All of the above works with assignment as well. All subscripts have getters and setters.

Personally, I’d suggest that subscript like this has label. It’ll otherwise look confusingly like O(1) index subscripts.

1 Like

I'm honestly not that worried about performance. I have yet to run into a case where this kind of performance difference matters, although I agree that it's still worth pointing out.

Looks very useful.

[Disclaimer] - I know almost nil about Unicode but does this work as expected?

let arabic = "من كافة قطاعات الصناعة على الشبكة العالمية "
print("ultimate: \(text[-1])")
let german = "Straße"
print("ultimate: \(text[-1])")

gives:

ultimate:
ultimate:

@Diggory There is a blank space at the end of the arabic and text strings. That's why the output is

ultimate: 
// Playground generated with 🏟 Arena (https://github.com/finestructure/arena)
// ℹ️ If running the playground fails with an error "no such module ..."
//    go to Product -> Build to re-trigger building the SPM package.
// ℹ️ Please restart Xcode if autocomplete is not working.

import Utilities

func testUtils() {
    print(text[2]) // "C"
    print(text[-1]) // "G"

    print(text[1...3]) // "BCD"
    print(text[2..<3]) // "C"
    print(text[3...]) // "DEFG"
    print(text[...3]) // "ABCD"
    print(text[..<3]) // "ABC"
    print(text[(-3)...]) // "EFG"
    print(text[...(-2)]) // "ABCDEF"
}

var text = "ABCDEFG"
testUtils()

text = "من كافة قطاعات الصناعة على الشبكة العالمية "
testUtils()

let arabic = "من كافة قطاعات الصناعة على الشبكة العالمية "
print("ultimate: \(text[-1])")

let german = "Straße"
print("ultimate: \(text[-1])")

Oh yes, sorry - copy & paste error meant that the second print was not testing the German string...

We got yet another:

  1. Slap subscripts based on integer offsets to String (or collections in general).
  2. Slap negative-integer-value support on top of [1] for String (or bidirectional collections in general) to index values from the end.

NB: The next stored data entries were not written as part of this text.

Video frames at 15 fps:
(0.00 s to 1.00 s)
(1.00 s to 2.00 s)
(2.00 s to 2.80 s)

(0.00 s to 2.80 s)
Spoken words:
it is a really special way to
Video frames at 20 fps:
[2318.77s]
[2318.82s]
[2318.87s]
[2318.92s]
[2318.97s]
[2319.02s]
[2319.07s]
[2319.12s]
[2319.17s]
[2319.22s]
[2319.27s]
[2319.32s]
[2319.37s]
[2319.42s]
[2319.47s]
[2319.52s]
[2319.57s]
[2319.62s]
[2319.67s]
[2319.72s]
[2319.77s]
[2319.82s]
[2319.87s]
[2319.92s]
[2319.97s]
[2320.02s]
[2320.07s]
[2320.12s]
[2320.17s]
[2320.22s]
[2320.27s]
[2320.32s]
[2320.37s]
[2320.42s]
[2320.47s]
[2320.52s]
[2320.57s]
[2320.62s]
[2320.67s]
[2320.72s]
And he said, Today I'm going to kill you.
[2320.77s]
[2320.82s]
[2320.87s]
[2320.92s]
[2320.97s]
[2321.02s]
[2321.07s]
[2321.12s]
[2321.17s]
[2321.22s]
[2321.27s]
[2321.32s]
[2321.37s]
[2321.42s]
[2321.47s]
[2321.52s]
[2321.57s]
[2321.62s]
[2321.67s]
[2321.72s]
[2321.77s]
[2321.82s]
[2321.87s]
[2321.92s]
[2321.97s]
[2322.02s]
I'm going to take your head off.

proposal. Someone posts ideas covering [1] or [2] or both every few months. You could probably search for previous threads on why doing [1] or [2] is problematic. (Hint/summary: we don't do [1] because it isn't efficient for the internal structure of String. We don't do [2] because the philosophy of Collection.Index doesn't support "negative is backwards." Although the most popular container, Array, does 0..<count for its indices, that is not a thing in general for collections, not even for array slices.)

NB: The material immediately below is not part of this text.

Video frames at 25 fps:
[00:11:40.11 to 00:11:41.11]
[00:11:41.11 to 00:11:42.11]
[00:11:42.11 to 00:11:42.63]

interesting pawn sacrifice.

Maybe we need to add both of these to the "commonly rejected ideas" docs.

(Sorry for any cynicism.)

1 Like

I'm not suggesting that this be added to the standard library. I understand that the performance characteristics of accessing elements by index is poor. I'm just posting this so that other people can import use it in their projects if they want.